> Exercise requirements
Locate the line that contains "[00:04:09.33 to 00:04:09.73]" in the data that follows. Copy it and every subsequent line to the end, exactly, excluding pictures.

> Exercise input
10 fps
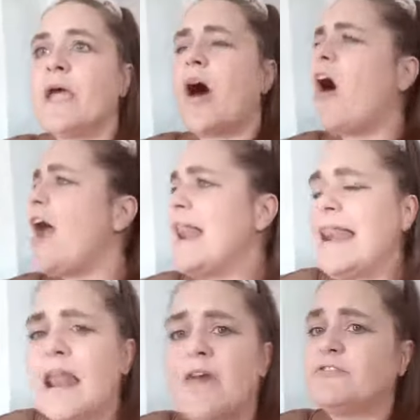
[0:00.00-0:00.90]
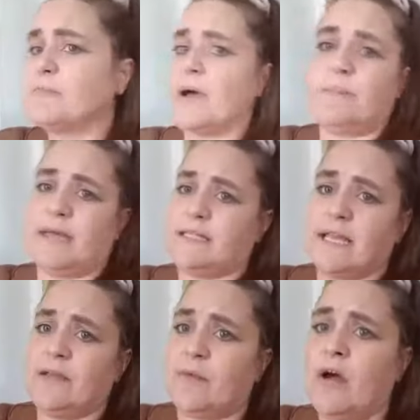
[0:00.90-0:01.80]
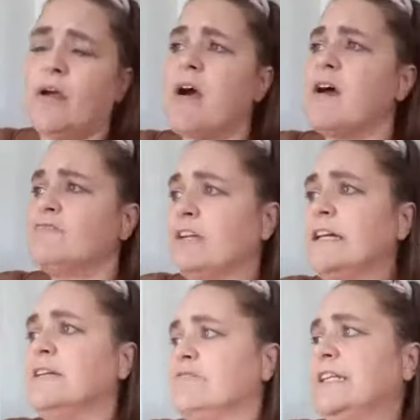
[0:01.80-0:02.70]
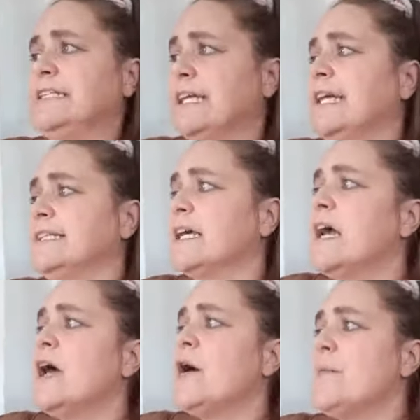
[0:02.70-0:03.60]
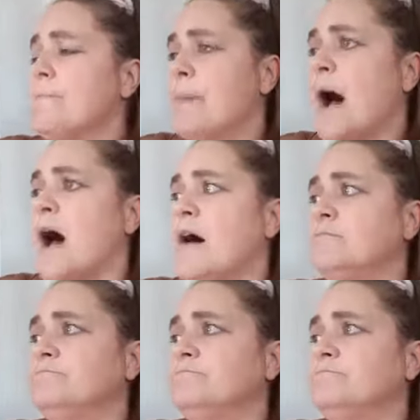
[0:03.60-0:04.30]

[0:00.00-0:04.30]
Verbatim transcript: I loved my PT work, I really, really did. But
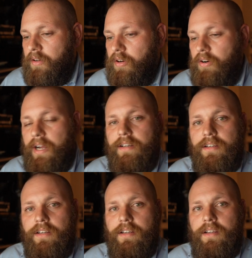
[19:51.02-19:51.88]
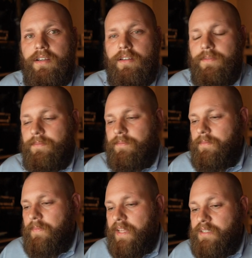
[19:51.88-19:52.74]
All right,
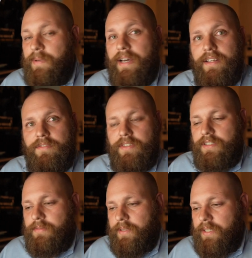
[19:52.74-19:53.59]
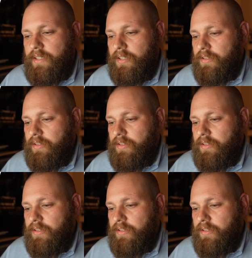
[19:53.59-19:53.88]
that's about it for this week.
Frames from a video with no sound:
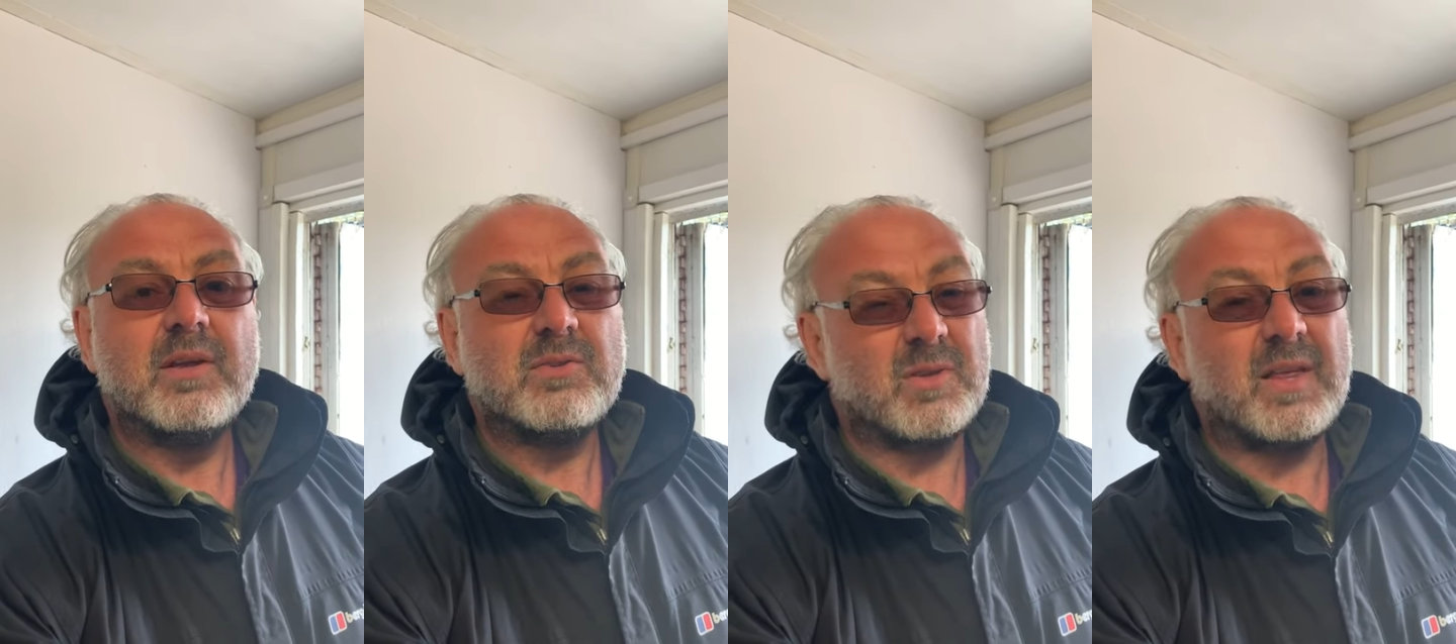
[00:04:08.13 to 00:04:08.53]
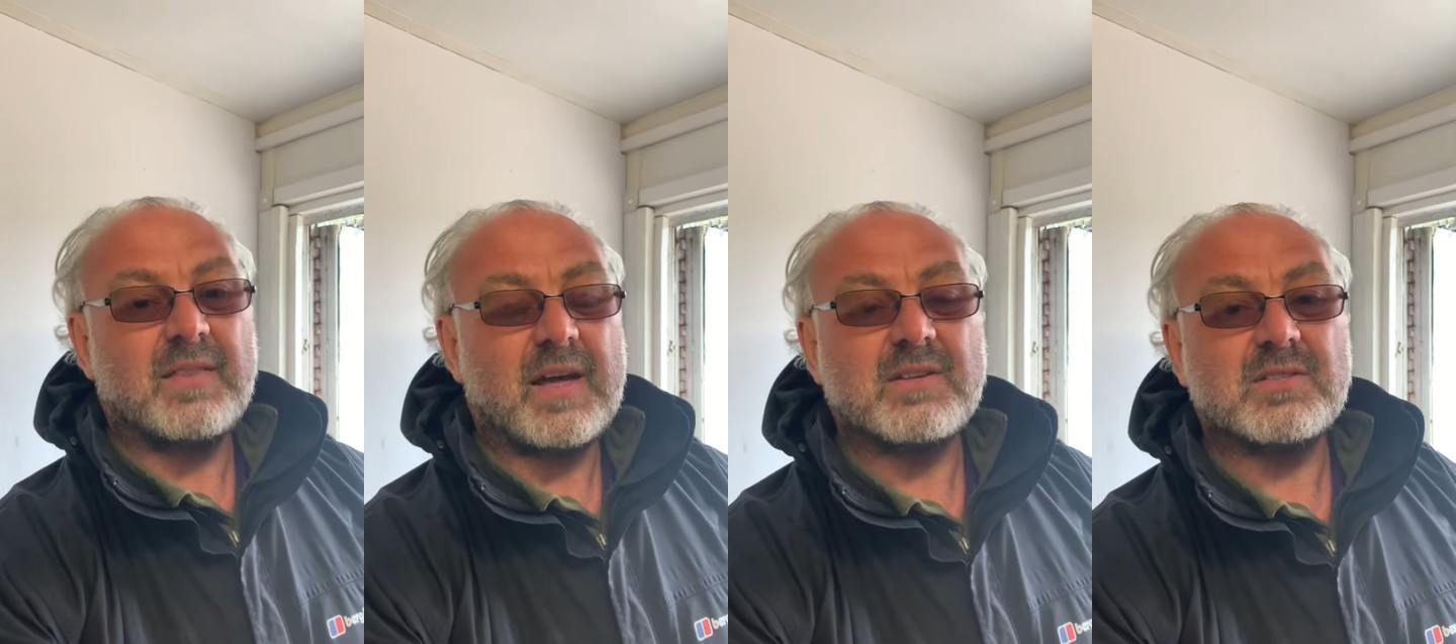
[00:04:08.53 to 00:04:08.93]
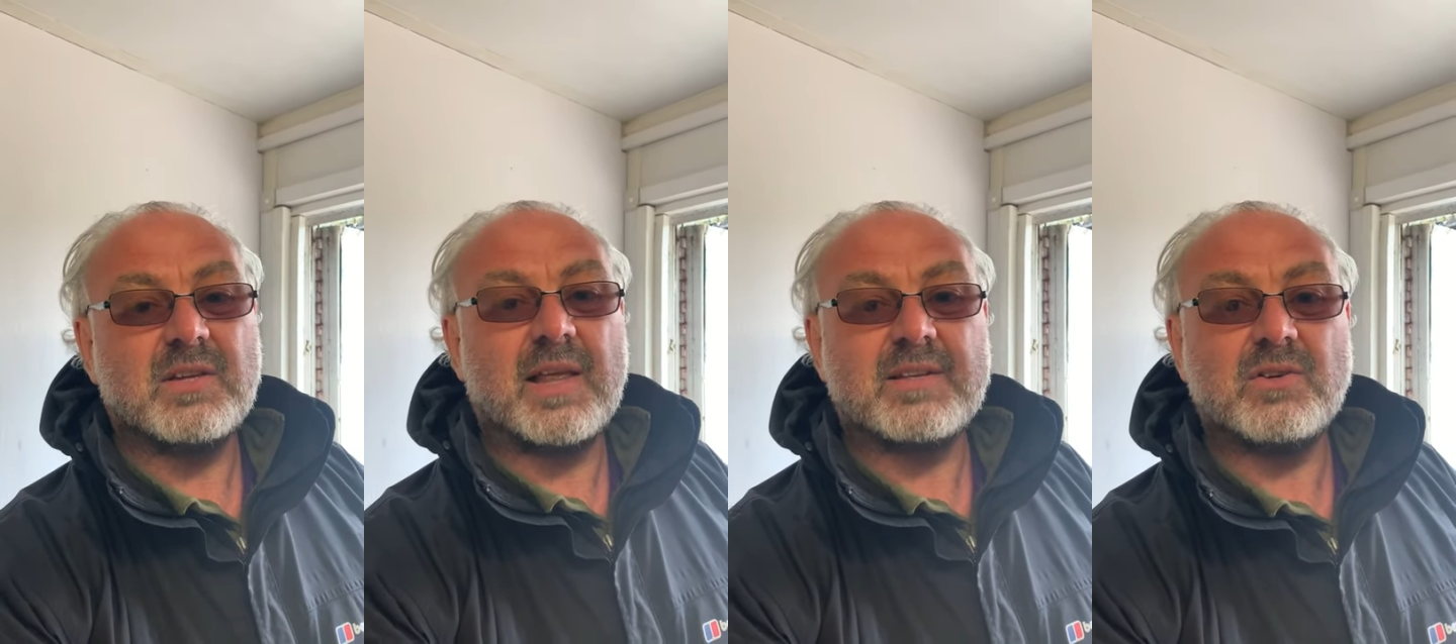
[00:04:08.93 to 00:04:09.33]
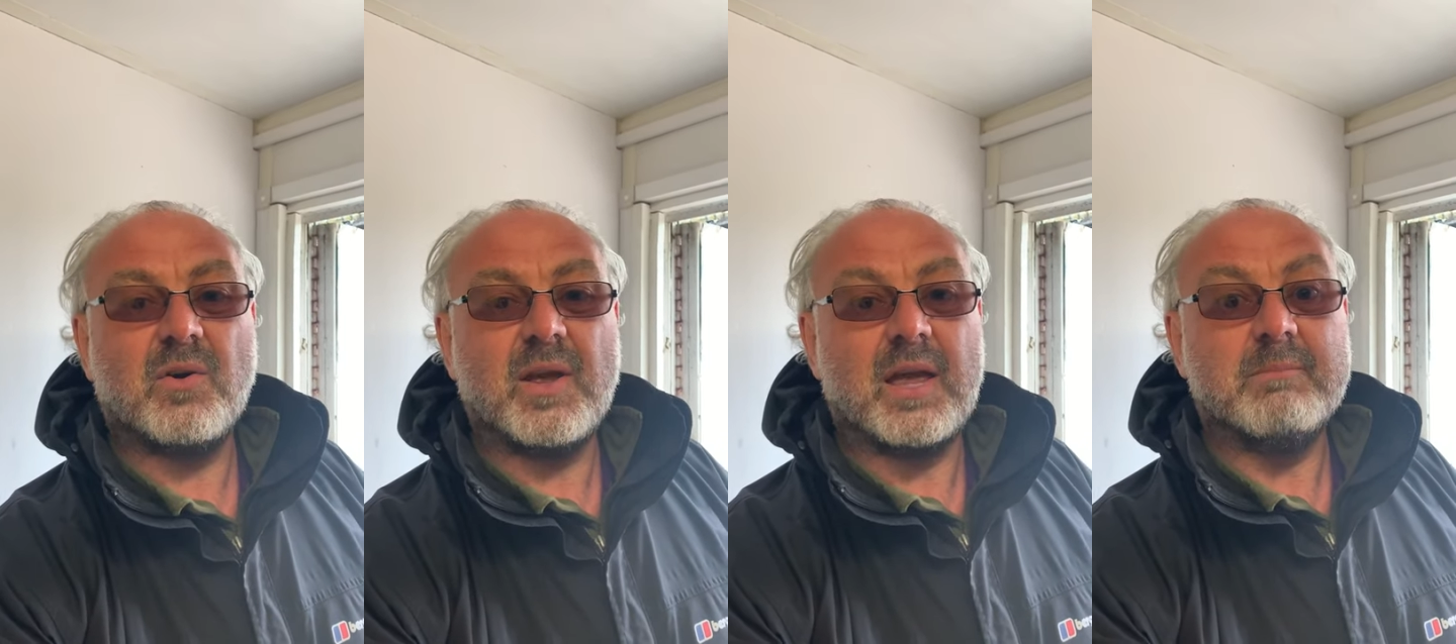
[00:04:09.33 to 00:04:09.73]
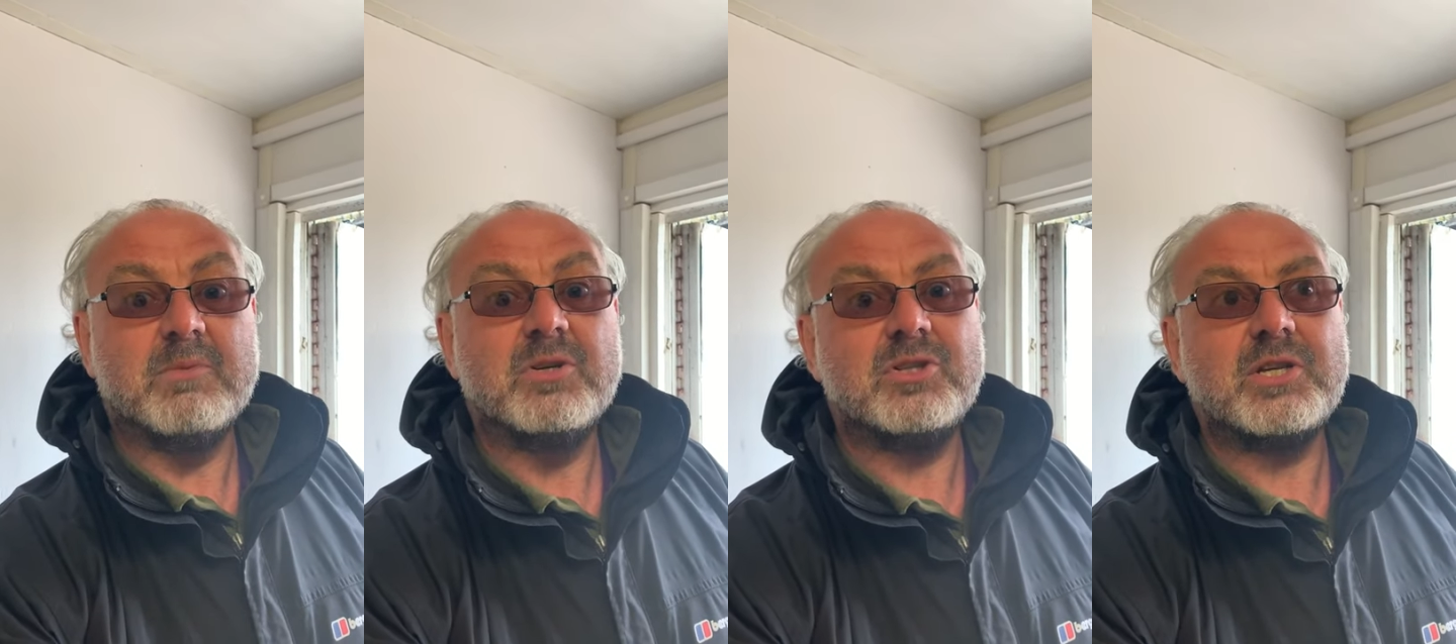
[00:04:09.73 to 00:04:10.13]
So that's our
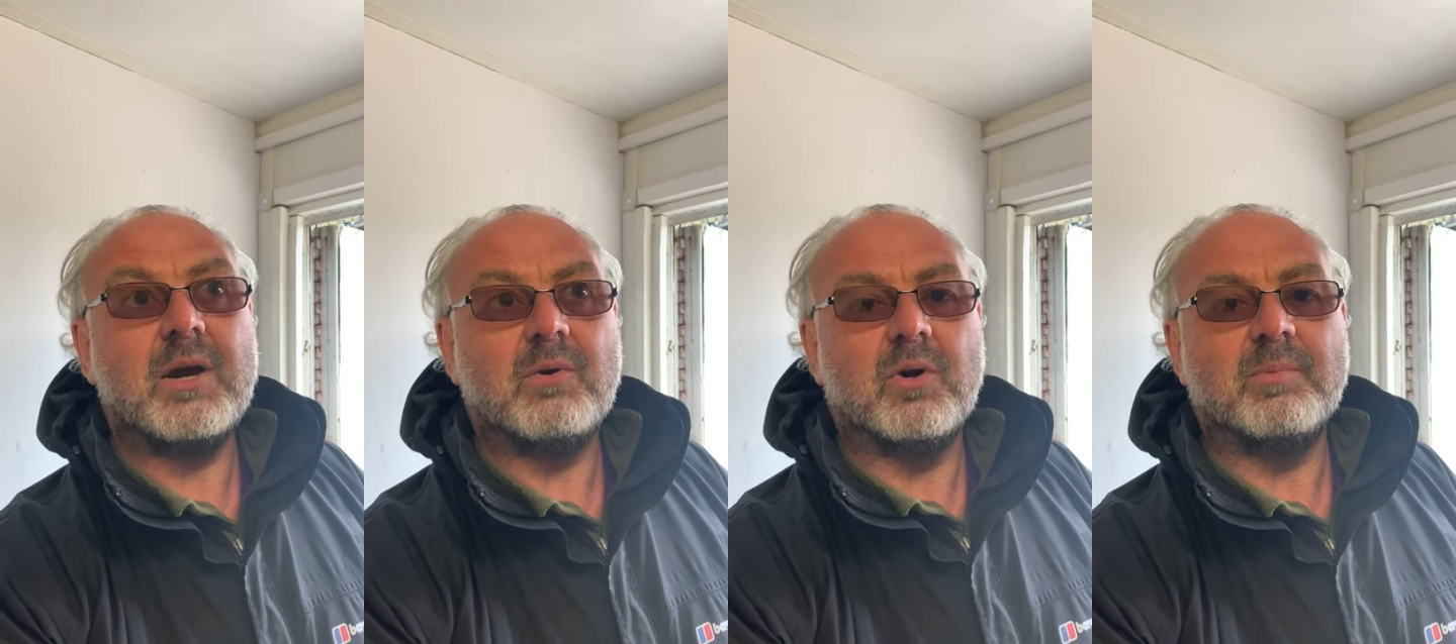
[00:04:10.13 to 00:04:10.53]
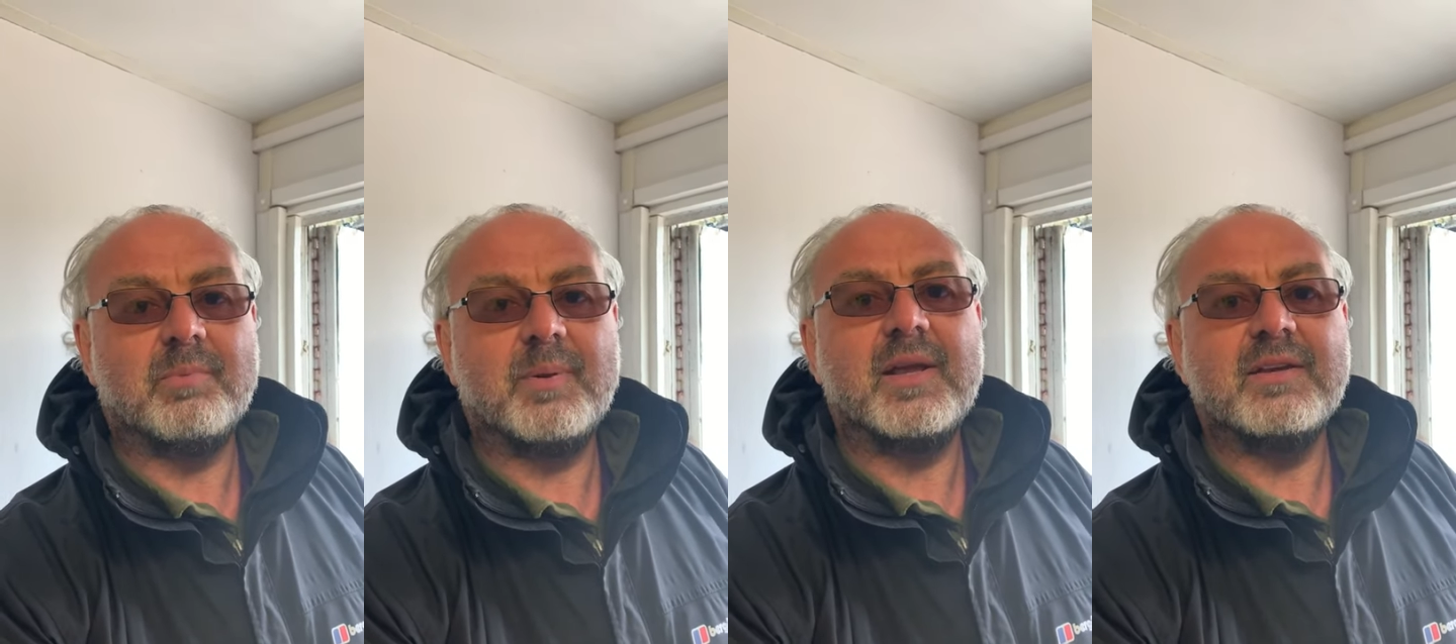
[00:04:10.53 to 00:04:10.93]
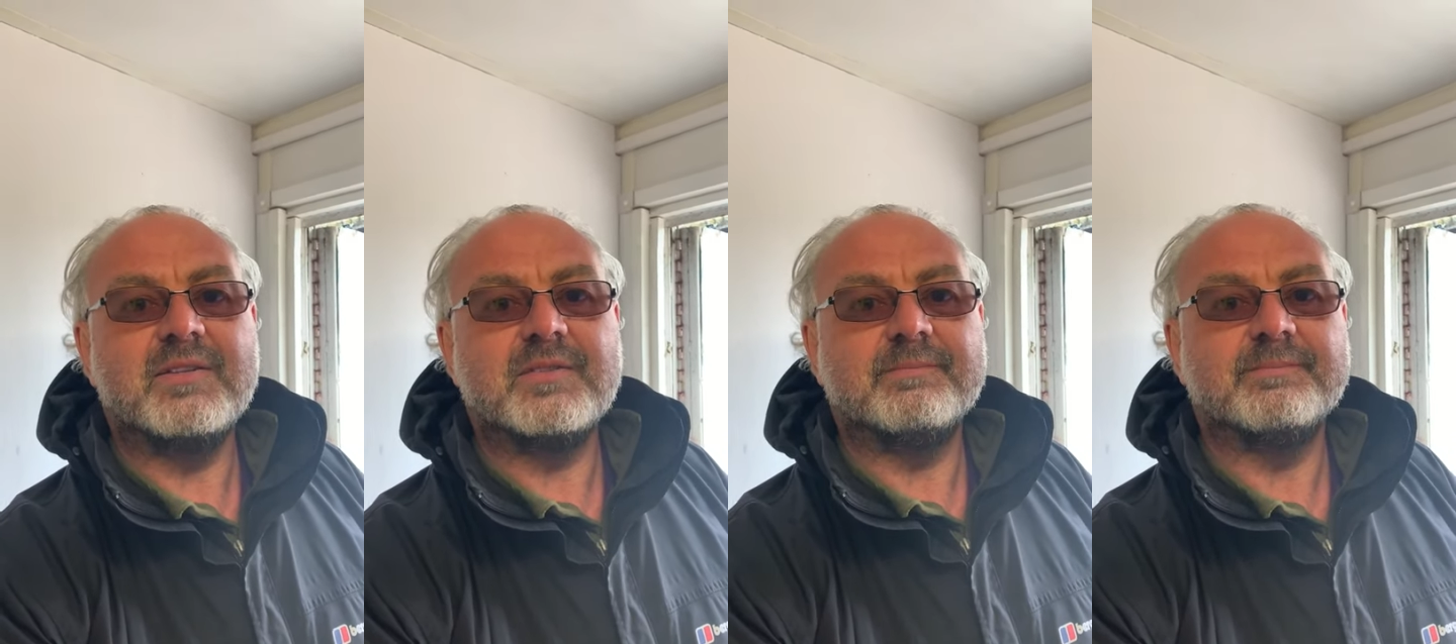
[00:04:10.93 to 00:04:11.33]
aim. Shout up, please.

> Response area
[00:04:09.33 to 00:04:09.73]
[00:04:09.73 to 00:04:10.13]
So that's our
[00:04:10.13 to 00:04:10.53]
[00:04:10.53 to 00:04:10.93]
[00:04:10.93 to 00:04:11.33]
aim. Shout up, please.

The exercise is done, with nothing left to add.